Sue Bowman Rural Ramblings

Some people buy antiques. I find them in odd places around my farmhouse.

A month or two ago, our kitchen faucet gave up the ghost. It was one Sunday afternoon, while Dennis was getting water for the dogs, when the underside of the chrome faucet suddenly gave way and water started spewing everywhere. I wasn’t home at the time and Dennis was kind enough to clean up the mess before giving me the bad news upon my return.

You never realize how much you use your kitchen faucet until you can’t. I kept catching myself repeatedly going to tap a glass of drinking water or fill the houseplant watering can. I finally had to hang a plastic container over the faucet to remind myself it was deceased.

Fortunately, the plumber showed up the day after I had called and left a message. Unfortunately, his message back to me was that I needed to remove everything from underneath the sink so he could do the faucet replacement.

The cabinets under the sink tend to be a neglected area. When I set about transferring the under-sink items into a large plastic storage tub, I found that even after tossing a few items, I still needed a second container to hold everything. It reminded me of the tiny clown cars in a parade where many more clowns exit than you thought such a small vehicle could possibly hold.
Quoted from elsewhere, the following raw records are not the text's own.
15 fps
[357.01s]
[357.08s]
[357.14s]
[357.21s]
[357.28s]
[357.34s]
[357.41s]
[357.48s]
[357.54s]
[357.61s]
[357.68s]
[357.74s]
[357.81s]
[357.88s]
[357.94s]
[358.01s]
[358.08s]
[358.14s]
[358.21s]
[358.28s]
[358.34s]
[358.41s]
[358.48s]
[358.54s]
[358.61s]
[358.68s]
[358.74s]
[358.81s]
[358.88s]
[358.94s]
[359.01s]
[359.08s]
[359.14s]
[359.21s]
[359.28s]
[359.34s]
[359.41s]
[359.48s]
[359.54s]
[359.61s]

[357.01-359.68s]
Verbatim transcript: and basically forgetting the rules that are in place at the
After the plumber replaced the faucet, I gave the plastic-lined shelving under the sink a good scrubbing and found that the old stuff looked as good as new after it was wiped down. I then set about returning the cabinet’s contents and found things that needed to be discarded. I also found tons of items I never seem to be able to find when needed. Suffice it to say, I think I have accumulated a lifetime supply of rubber gloves.

I dutifully reorganized things in an orderly way. I’m not sure what others keep under their sinks, but historically, my family has stored dishwashing detergents, sponges, scouring pads, household cleaning products and, for some strange reason, vinegars, in the sink cabinet. I was surprised how much more room there was after everything had been put back neatly.
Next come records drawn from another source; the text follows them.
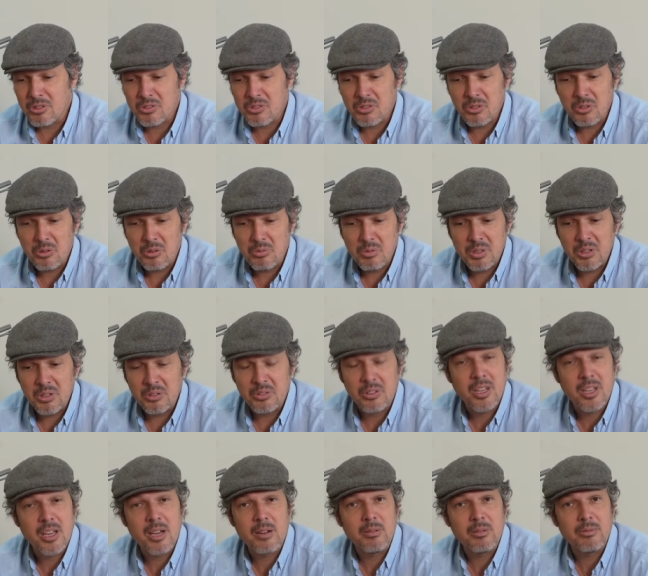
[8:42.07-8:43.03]
so we
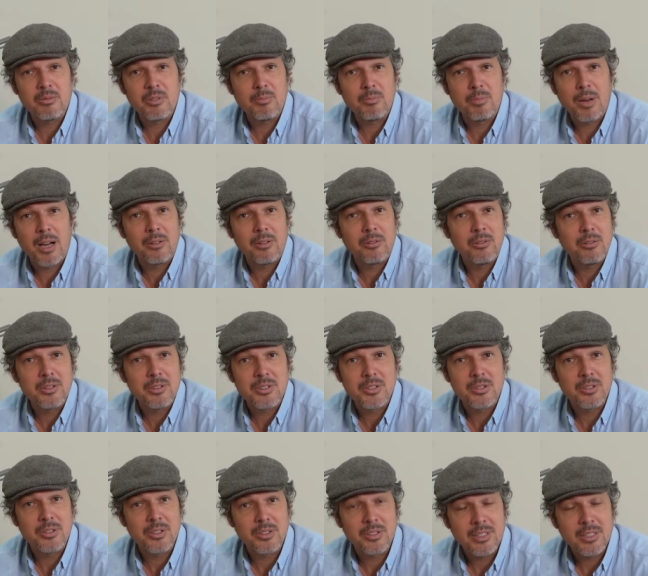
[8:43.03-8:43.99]
don't care if the powder is
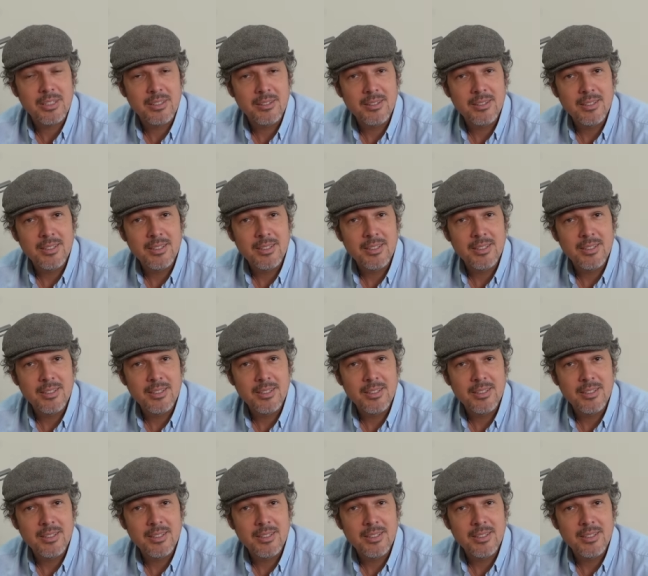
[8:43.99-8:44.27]
dirty.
I found one last item to discard, when I had a change of heart. I’d first noticed the ancient-looking bottle of a yellowish-tan liquid when I’d hurriedly emptied the cabinetry, but hadn’t taken time to look at it closely. This time I did. The yellowed label was tattered around the edges, but the printing was still clearly legible. It read “The Wonder Wax” at the top. The bottom of the label said, “The Wonder Wax Co., P.O. Box 824, York, PA.” In between was a description of the contents and the directions for using it, as well as the price: $1.

It said Wonder Wax is a “liquid wax that protects your furniture from cracks and checks and preserves the finish and leaves no oily or sticky surface.” It sounded great to me. I read on, “Exceptionally good for ... automobiles, pianos, furniture, floors and linoleums. A wonderful cleaner and preserver for wood work and leather.” I was sold.

The liquid in the bottle had separated from years of disuse, but I gave it a good shaking and soon it became a gelatinous substance. I turned open the cap and took a tiny whiff — it didn’t have much of an aroma. Then I grabbed a few paper towels and also one of my excessive number of rubber gloves and took the bottle with me as I headed to the second floor. I wondered whether my mother had left behind this bottle of wax because she liked it so much or because she hated it and never used most of the bottle. Either way, I had just the test case for this product, which I’d guess dates back to the 1930s or 1940s.

In one of our spare rooms, I have a lovely cherry dresser that once belonged to my great-aunt. I’ve washed it down with oil soap and used enriching spray furniture polish on it, but it has always remained dull-looking. I tried a little dab of Wonder Wax on a test area to be sure it didn’t eat through my rubber glove or do something weird to the dresser’s wood. My glove was OK, and the cherry wood took on a new glow, so I wiped down the whole dresser.

I made a mental note of some other older furniture which could use a lift and decided that I’ll give Wonder Wax a chance to work its miracle on them, too. Then I Googled “Wonder Wax” to see if the company is still in business. It apparently isn’t, but I did discover that a bottle of it that looked to be in about the same shape as mine was advertised as “a great vintage advertising item” and had sold on eBay two months ago for $34.95. That’s not a bad return on an initial $1 investment, but I’m hanging onto my antique Wonder Wax and using it.

Sue Bowman is a freelance writer in southeastern Pennsylvania.